BEGIN MATERIAL TO PROCESS

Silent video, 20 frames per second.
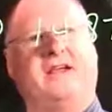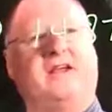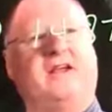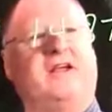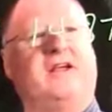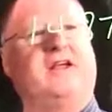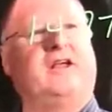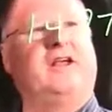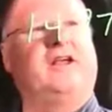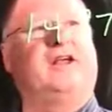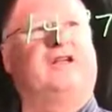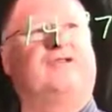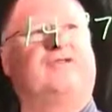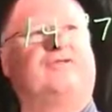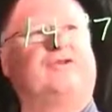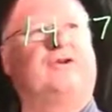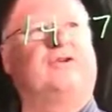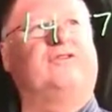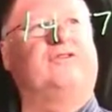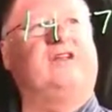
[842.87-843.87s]
is
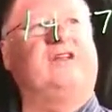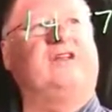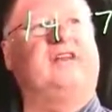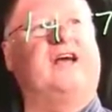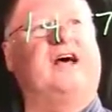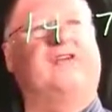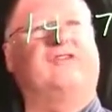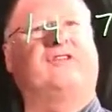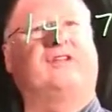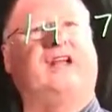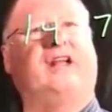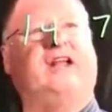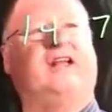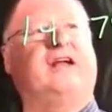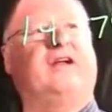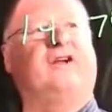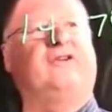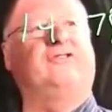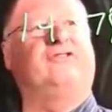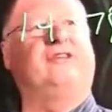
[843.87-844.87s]

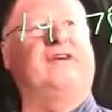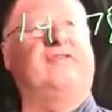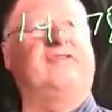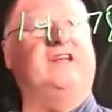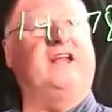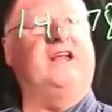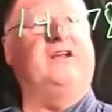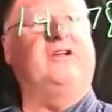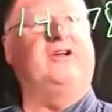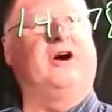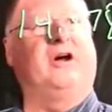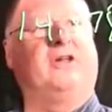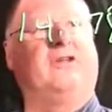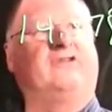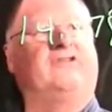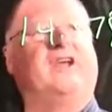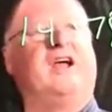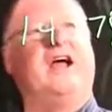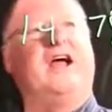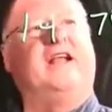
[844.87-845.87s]
$14,878.
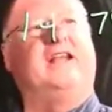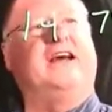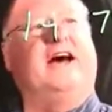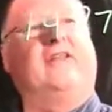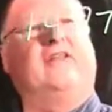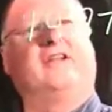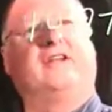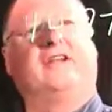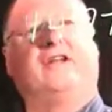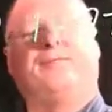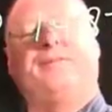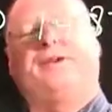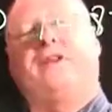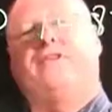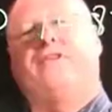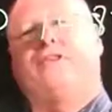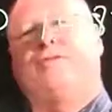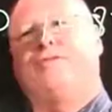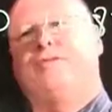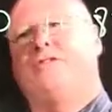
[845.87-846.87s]
Now, the little bit of difference
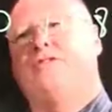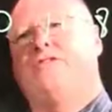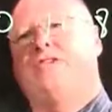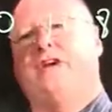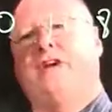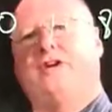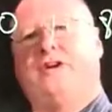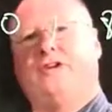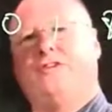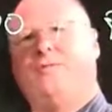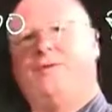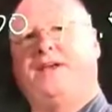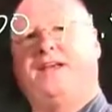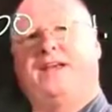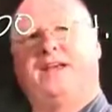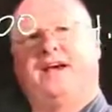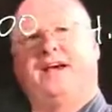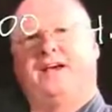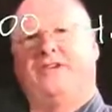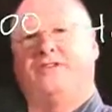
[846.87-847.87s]
here is because
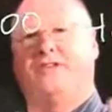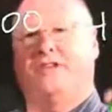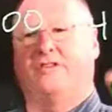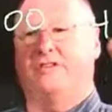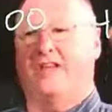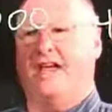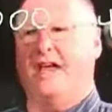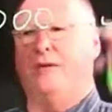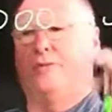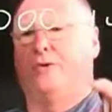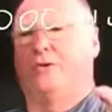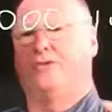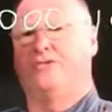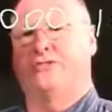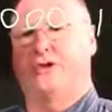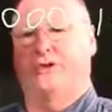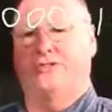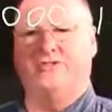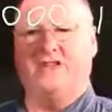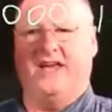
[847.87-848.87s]
the tables don't
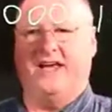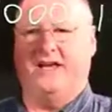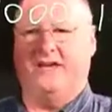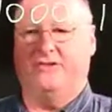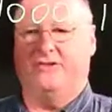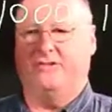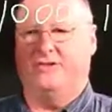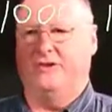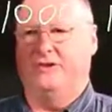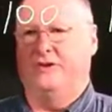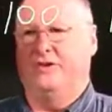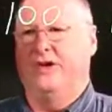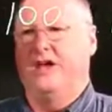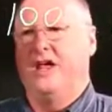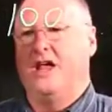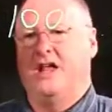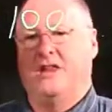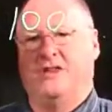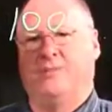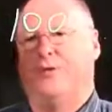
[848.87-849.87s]
take it to the
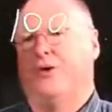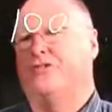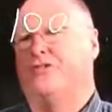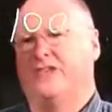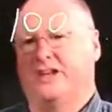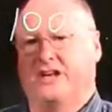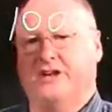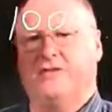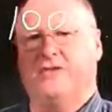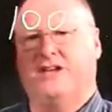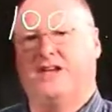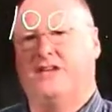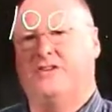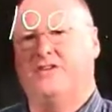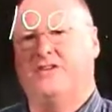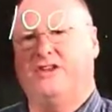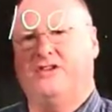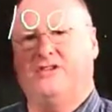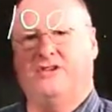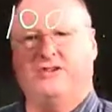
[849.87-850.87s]
most significant
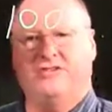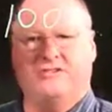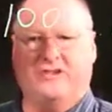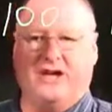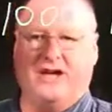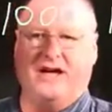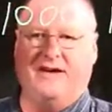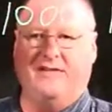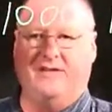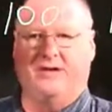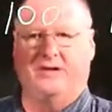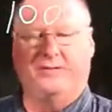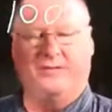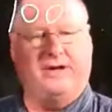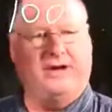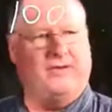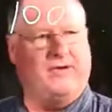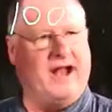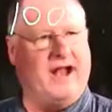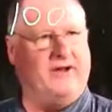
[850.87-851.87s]
digits, so you have a little bit of
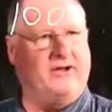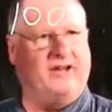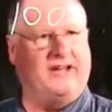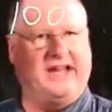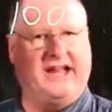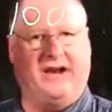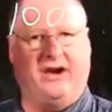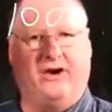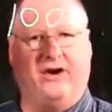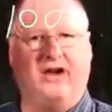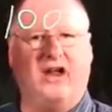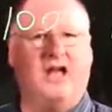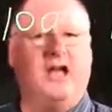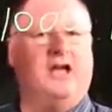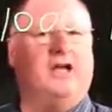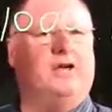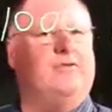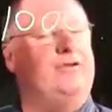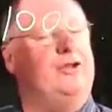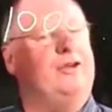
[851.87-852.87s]
rounding error. If you
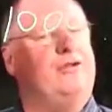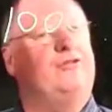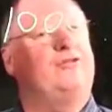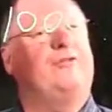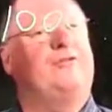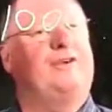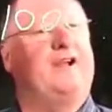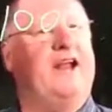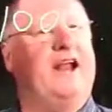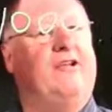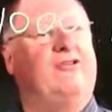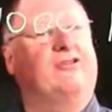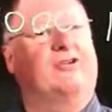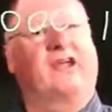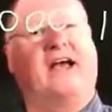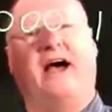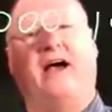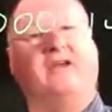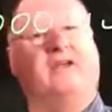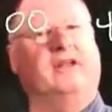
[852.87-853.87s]
use a financial
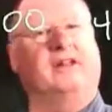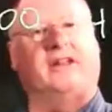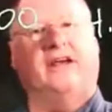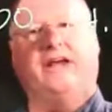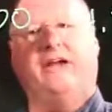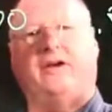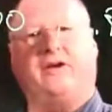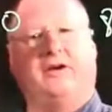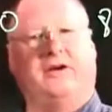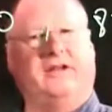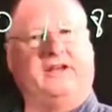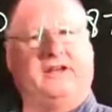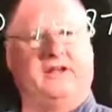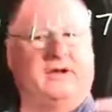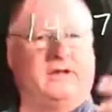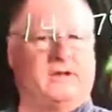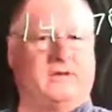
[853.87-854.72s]
calculator, it'll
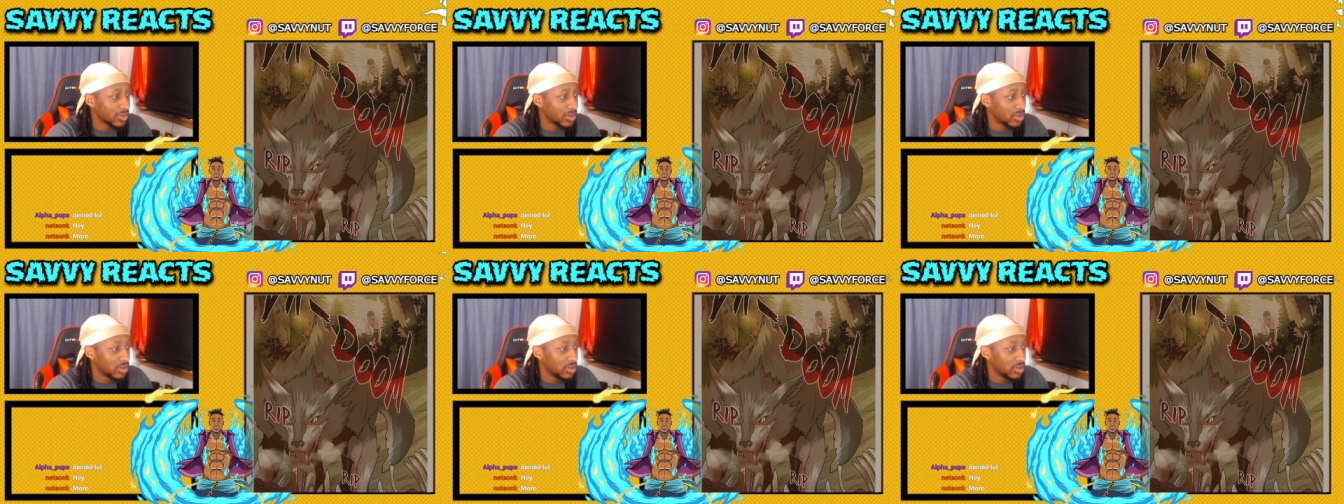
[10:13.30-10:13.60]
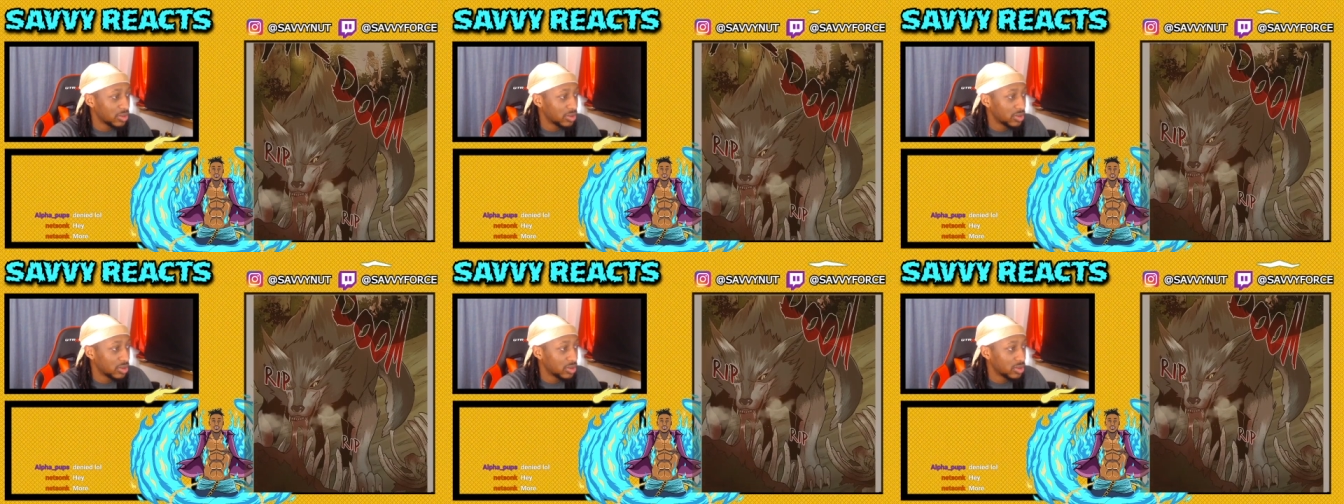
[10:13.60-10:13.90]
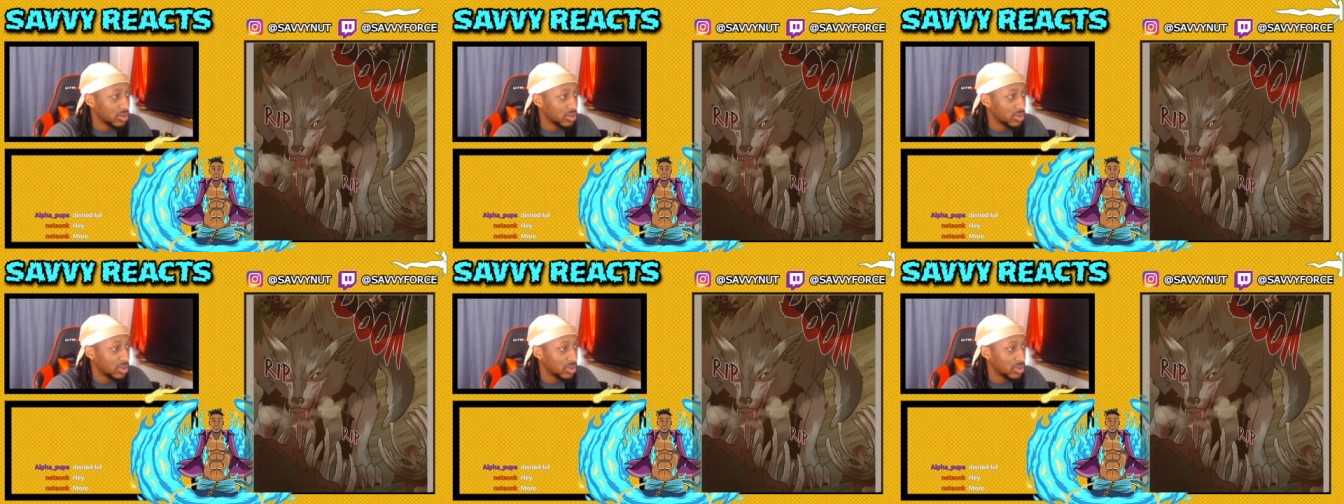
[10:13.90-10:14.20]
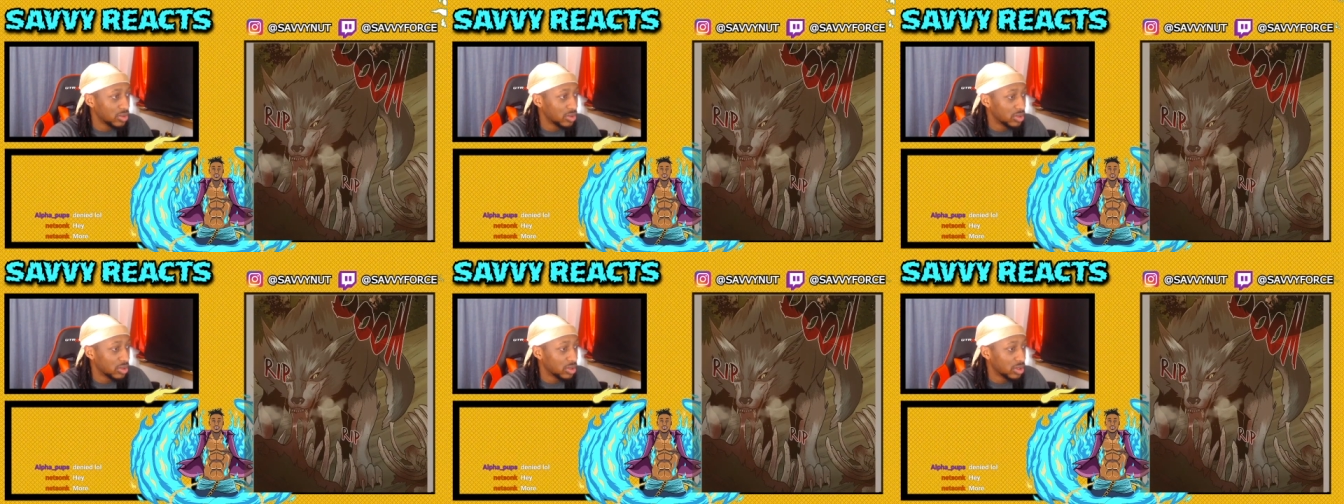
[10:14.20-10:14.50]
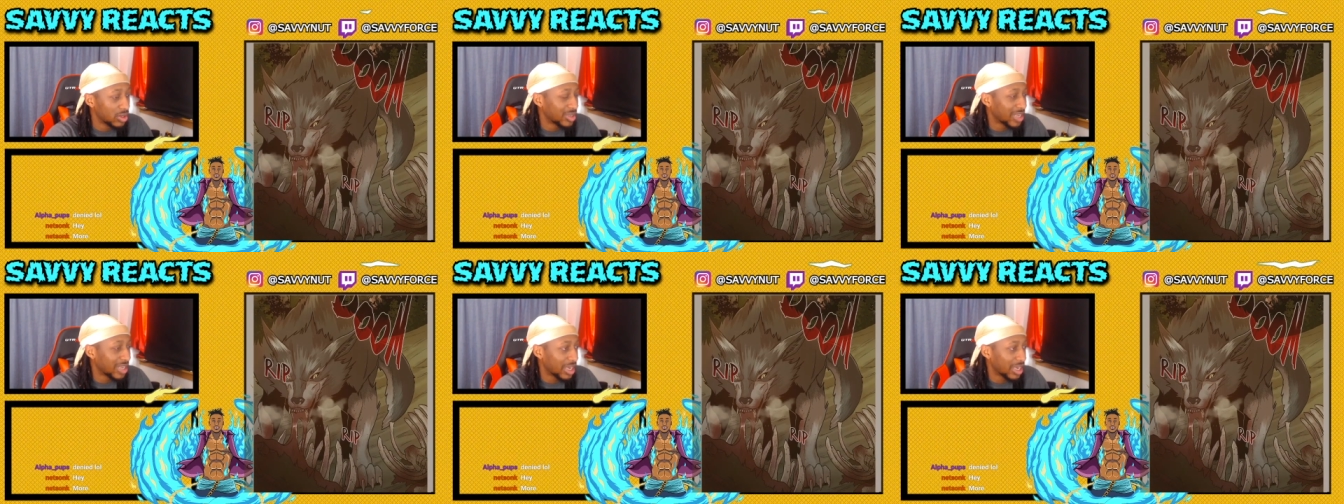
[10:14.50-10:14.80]
Ooh,
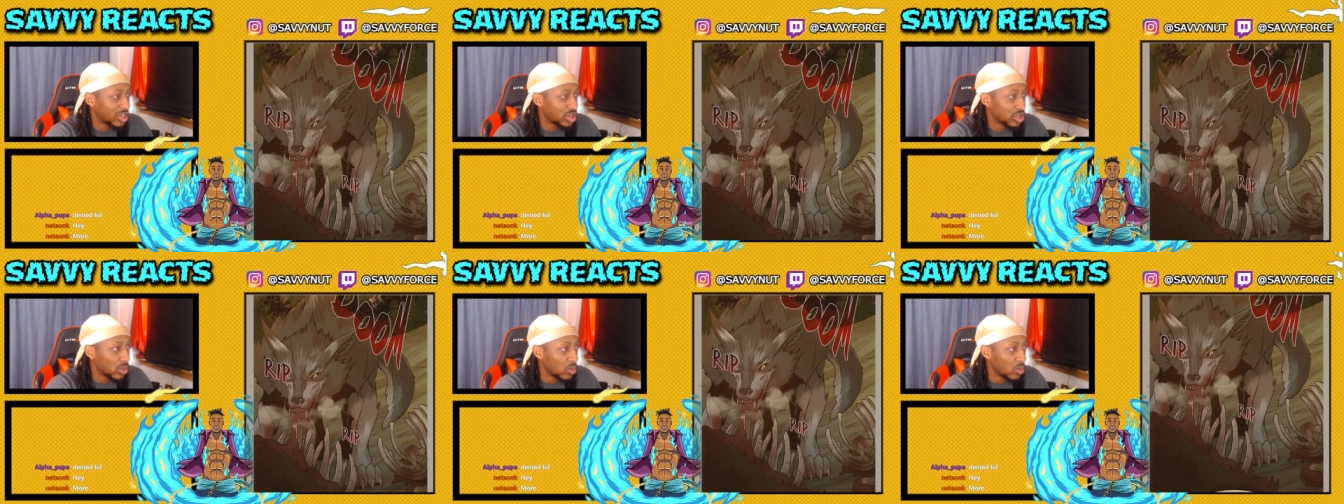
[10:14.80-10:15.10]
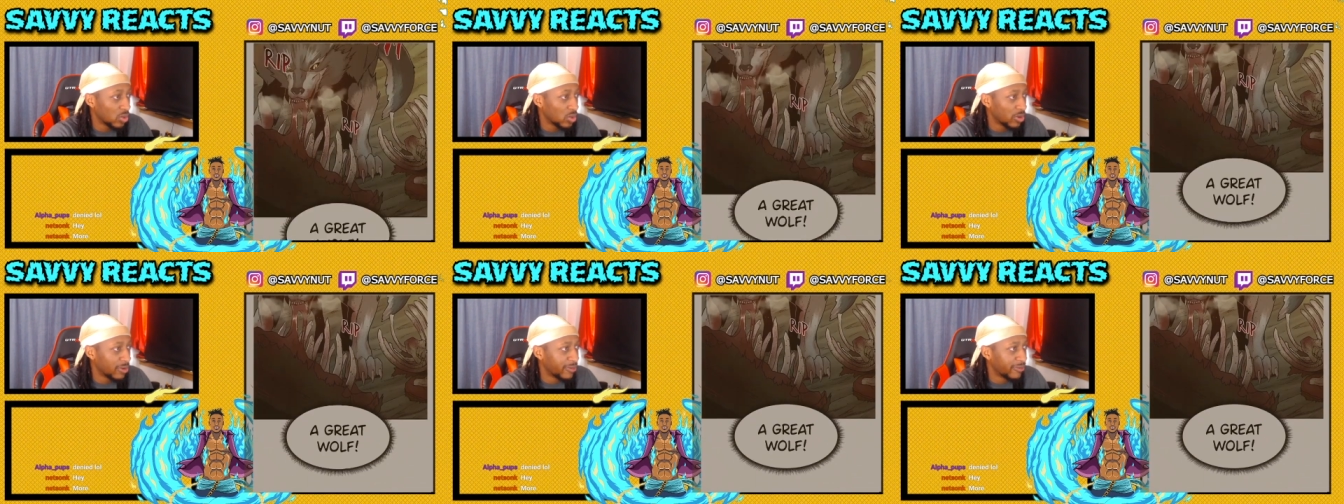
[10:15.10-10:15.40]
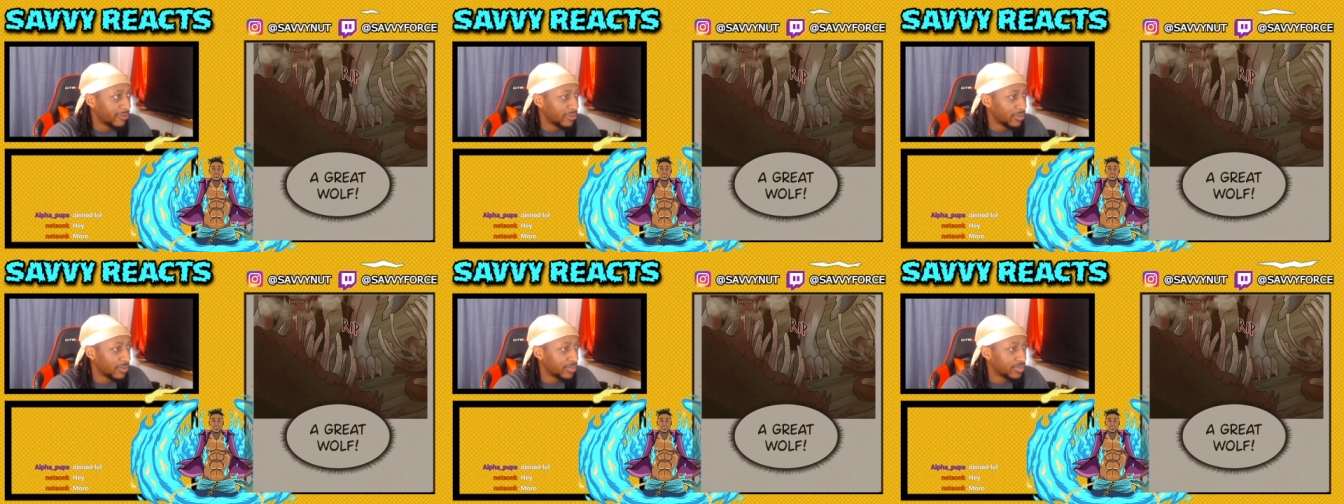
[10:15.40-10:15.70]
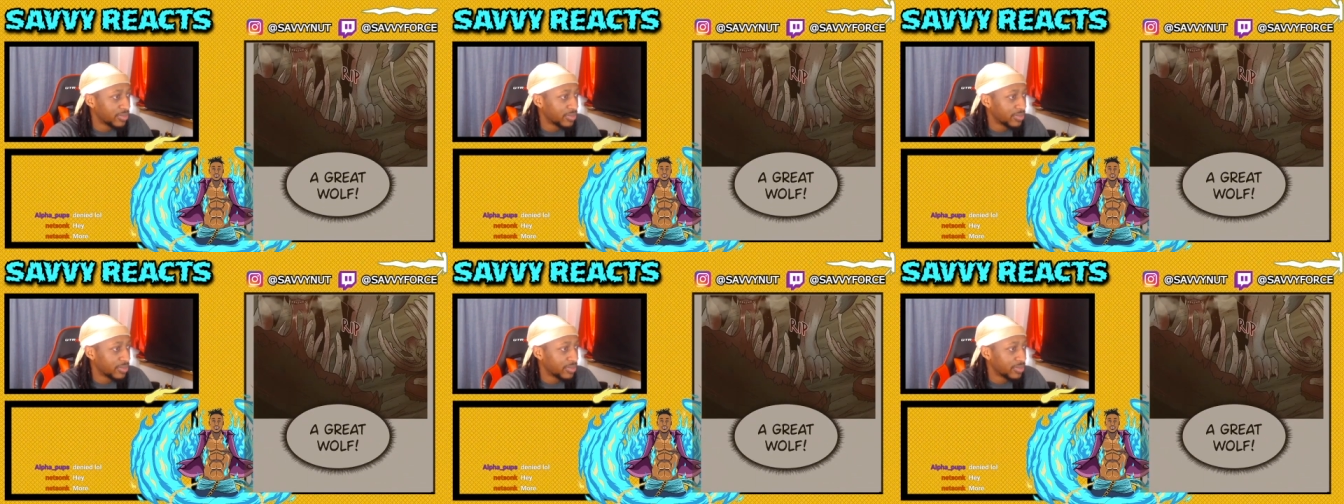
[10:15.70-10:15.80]
looks like just a wolf.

END MATERIAL TO PROCESS

* _YOUR TASK_: Please copy only the lines from the one that contains "[846.87-847.87s]" through the last line of the records, exactly, and keep every picture out of the copy.

* _SOLUTION FOR THIS TASK_:
[846.87-847.87s]
here is because
[847.87-848.87s]
the tables don't
[848.87-849.87s]
take it to the
[849.87-850.87s]
most significant
[850.87-851.87s]
digits, so you have a little bit of
[851.87-852.87s]
rounding error. If you
[852.87-853.87s]
use a financial
[853.87-854.72s]
calculator, it'll
[10:13.30-10:13.60]
[10:13.60-10:13.90]
[10:13.90-10:14.20]
[10:14.20-10:14.50]
[10:14.50-10:14.80]
Ooh,
[10:14.80-10:15.10]
[10:15.10-10:15.40]
[10:15.40-10:15.70]
[10:15.70-10:15.80]
looks like just a wolf.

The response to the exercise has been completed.